Тереса Кучиньская упоминает исследования, из которых вытекает, что 80 % семей, вселяясь в квартиру, покупают обстановку с нуля, а зеркальное сходство множества квартир просто обусловлено тем, что разрушения Второй мировой войны сделали невозможным естественное накопление благ разными поколениями, как происходило в других странах. В книгах Кучиньской и других авторов представлены, прежде всего, варшавские дома, и такой вывод очевиден, но на фотографиях Рыдет, особенно сделанных в Подгале, районе, который она часто посещала, видно это наслоение жизни, накопление. В сельском интерьере, с галереей икон, с килимами, вместо расписного буфета – мебельная стенка, а рядом с портретом Папы на стене висит американский туристический плакат. Мы редко встречаем у нее продуманные, спланированные помещения, скорее новые предметы попадают в существующий мир – хотя здесь есть и девушка, любительница прогрессив-рока, которая живет с оклеенным афишами группы Marillion молодежным мебельным модулем и шкафом-кроватью, и есть краковские художники, которые обустраиваются с фантазией, осмысленно. Но фотографии Рыдет прежде всего демонстрируют существующее положение вещей: у многих поляков в квартире стояла та же самая мебель, что несколько лет или даже несколько десятков лет раньше, дополненная тем, что удавалось докупить. Не знаю, была ли она знакома с многолетними исследованиями Института промышленного дизайна о том, как живут поляки; несомненно, эти исследования – и специалистов по жилищам, и женщины, ведущей летопись домов, – удивительно сошлись во времени.
А япишон? Павел Спевак вернется к своему герою через десять лет, чтобы обнаружить, что тот искалечен капитализмом и собственными стремлениями. «Они торопятся так, словно за несколько лет должны наверстать все растраченное время. Словно все, что они делали раньше, было лишь ожиданием, видимостью жизни. <…> Они живут в напряжении. Но в то же время хотели бы вести здоровый образ жизни. Они хотят здоровой жизни не только потому, что постоянно перетруждаются и устают. Потому что так принято жить. Они пьют фруктовые соки. Они бросили или бросают курить. Даже с помощью биотерапевтов. Если они не курят, то наверняка дома у них не найти пепельницы, а гостя с пожелтевшими от никотина пальцами вежливо просят выйти либо на лестницу, либо (в более благоприятной обстановке) на веранду. <…> Япишоны день за днем много работают.
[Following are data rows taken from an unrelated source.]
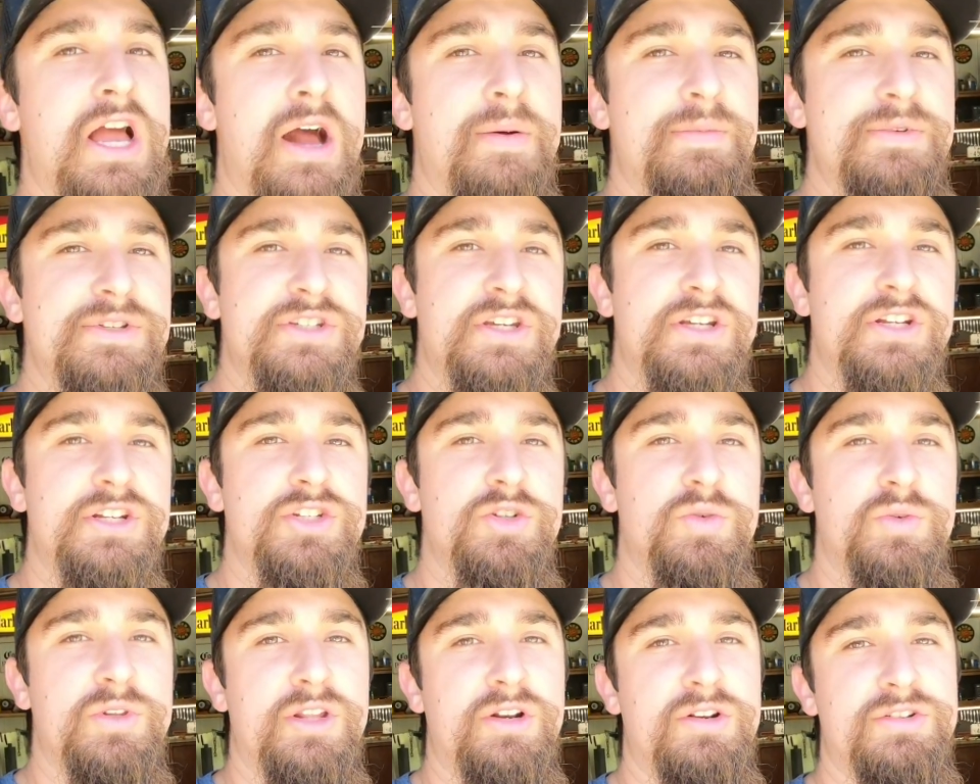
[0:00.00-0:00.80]
I'm just gonna
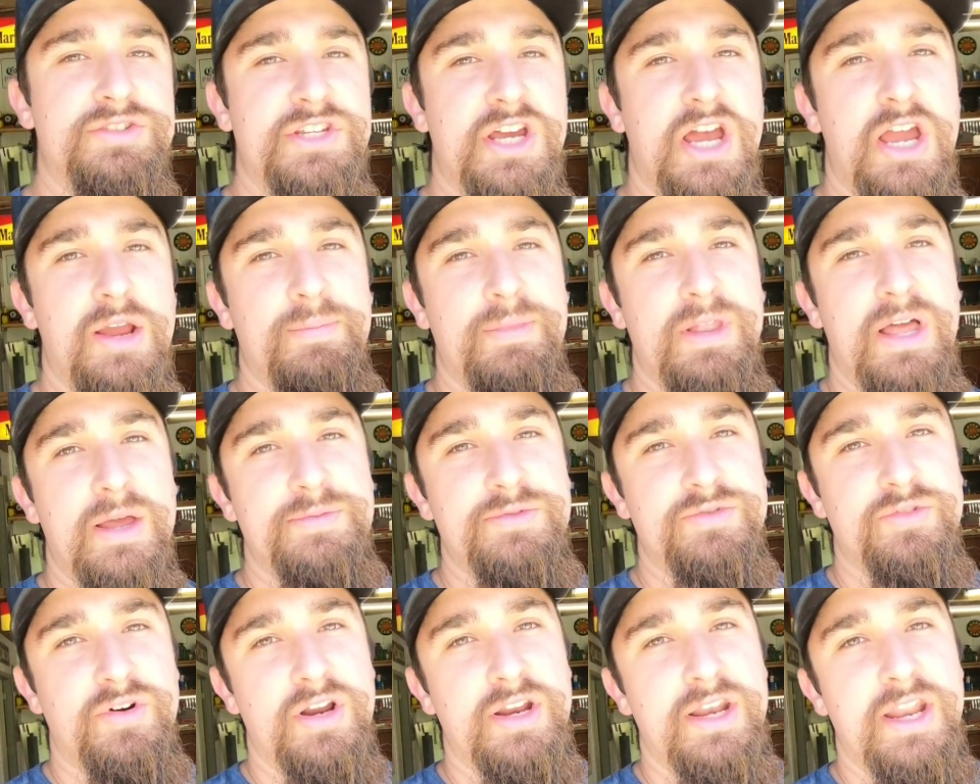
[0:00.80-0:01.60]
do a little time
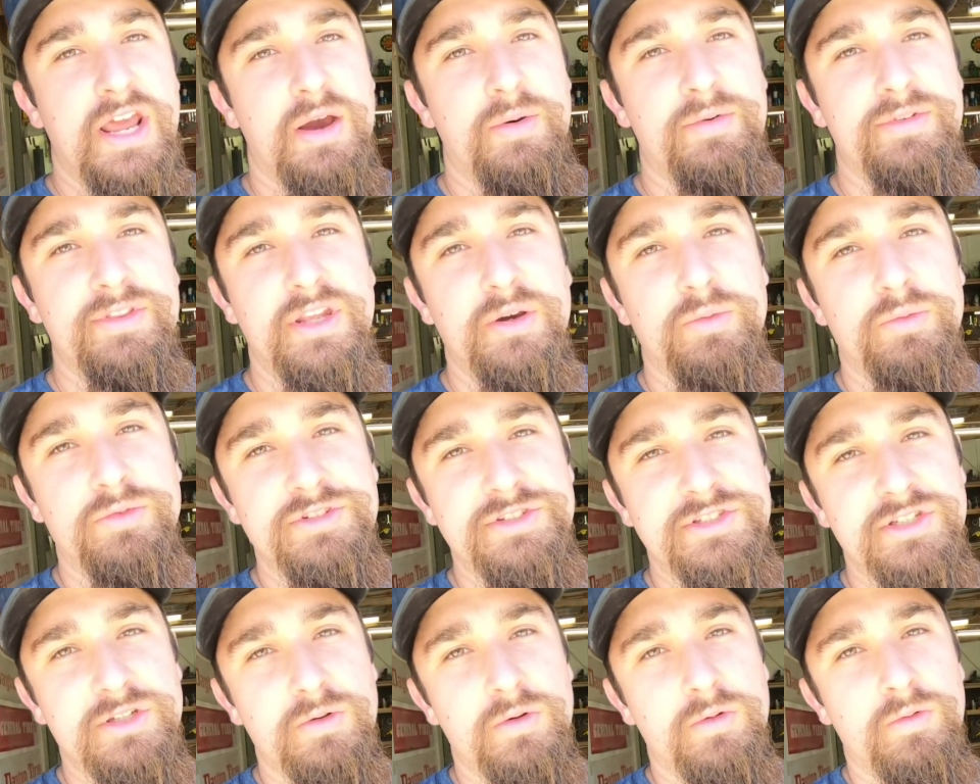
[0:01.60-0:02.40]
lapse right now and then
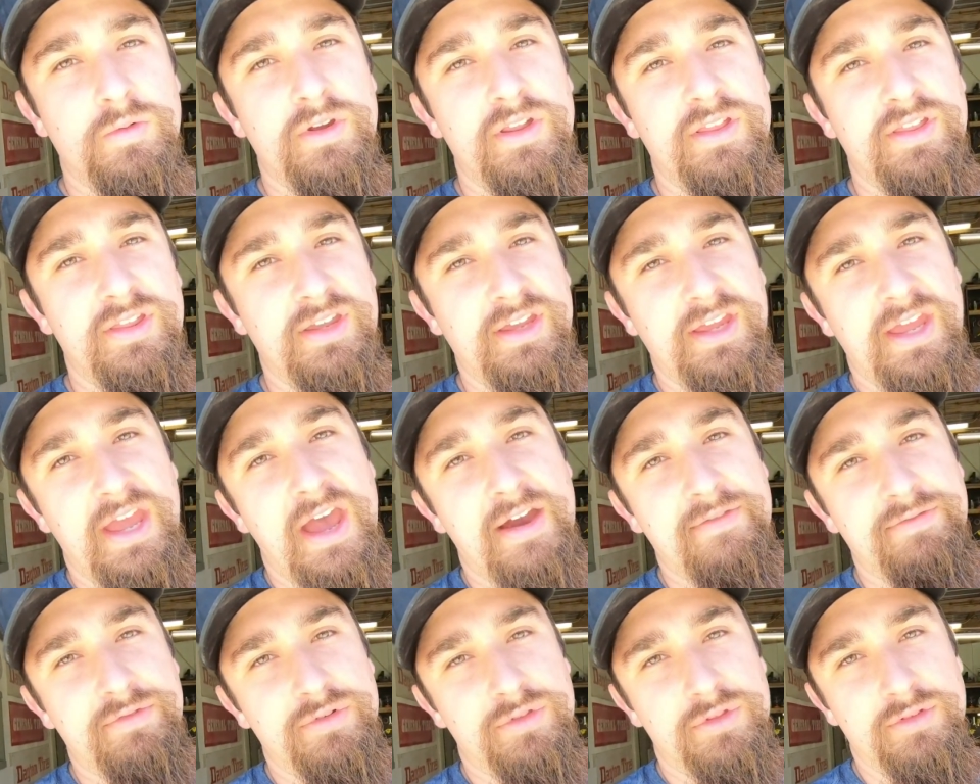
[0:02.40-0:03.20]
we'll see what we think
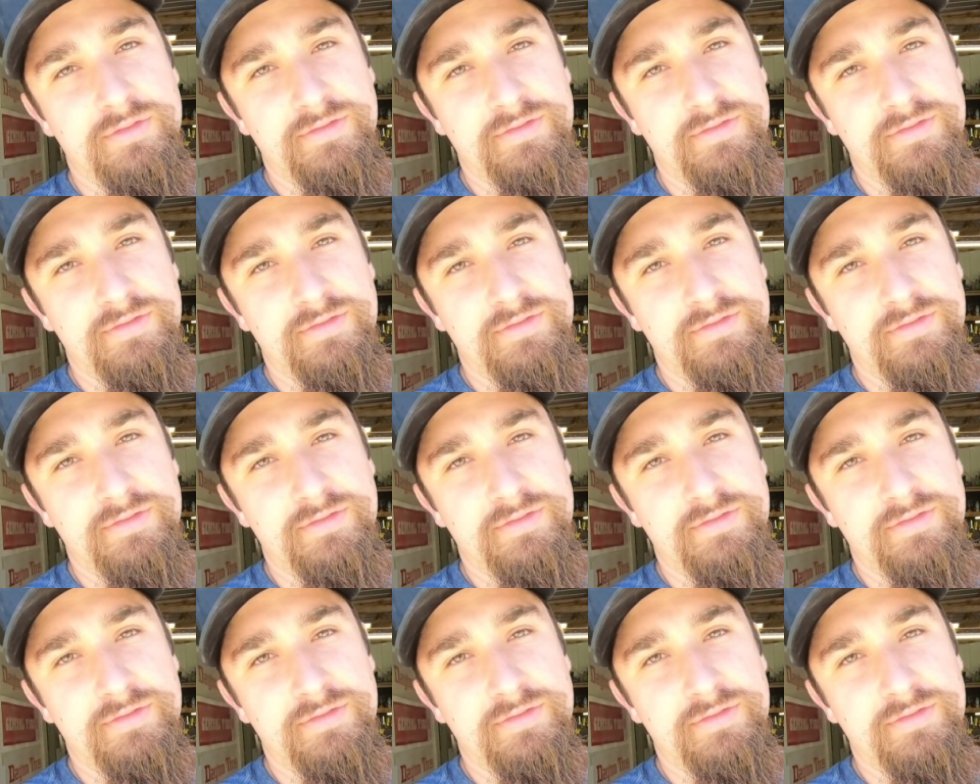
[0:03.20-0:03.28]
after the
С утра они должны отвезти своих детей, воспитываемых в партнерском стиле, в государственную школу (приветствуется также Валленберг), потом множество совещаний, торопливый ланч (ох, желудок), утомительная встреча с зарубежным клиентом и позднее возвращение домой. Они забегались до невозможности. А как может быть иначе, если на бюджетной работе не проживешь, а если уж занялся маркетингом, то хочешь что-то с этого иметь: дом, новый автомобиль. Так что япишоны перестали скучать. Но сами сделались скучными».
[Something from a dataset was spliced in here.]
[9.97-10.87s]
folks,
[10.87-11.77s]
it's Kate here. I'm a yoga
Медвежонок, который проиграл лягушке
Существует медвежонок.
Медвежонок круглый и плоский. Пластиковый, безопасный для маленьких детей и вполне современный в своей сдержанной округлости: большая голова, удивленное выражение, закругленные уши, движущиеся лапки и несколько вариантов свитера в основных тонах. Он стал для меня особым героем этой книжки, аналогом числа 23 для Уильяма Берроуза. Он то и дело выскакивает из материалов, которые я просматриваю. Появляется в «Телевизионном ежедневнике» в репортаже о низкосортных товарах в торговле (вариант красный и зеленый в компании хорошенького пластикового котика. «Не слишком удачные игрушки», – бормочет ведущий). Он сидит в руководстве Татьяны и Томаша Войда на современной детской кроватке в окружении кукол, похожих на беглянок из кукольного театра. И, наконец, стоит со своим собратом в витрине, сфотографированной Дэвидом Хлинским. Снимок сделан в Москве, и вскоре выясняется, что медвежонок этот Мишка, импортный пришелец, произведенный в городе Кирове на производственном объединении «Вятка». Приятелей Мишки: мальчика с квадратной головой, Чипполино, Кота в сапогах, таксу на колесиках, всех из пластмассы, – видно на других кадрах из Москвы. Сколько этих игрушек попало в польские магазины – например, таких, которые, как на других снимках Хлинского, изображали в витрине грибной лес? И сколько из них уже было продано, когда без всякой суматохи можно было купить кубики LEGO? Разве пластик, еще недавно такой гигиеничный и современный, уже тогда стал синонимом дешевки? Как скоро блестящие глуповатые медвежата перестали нравиться?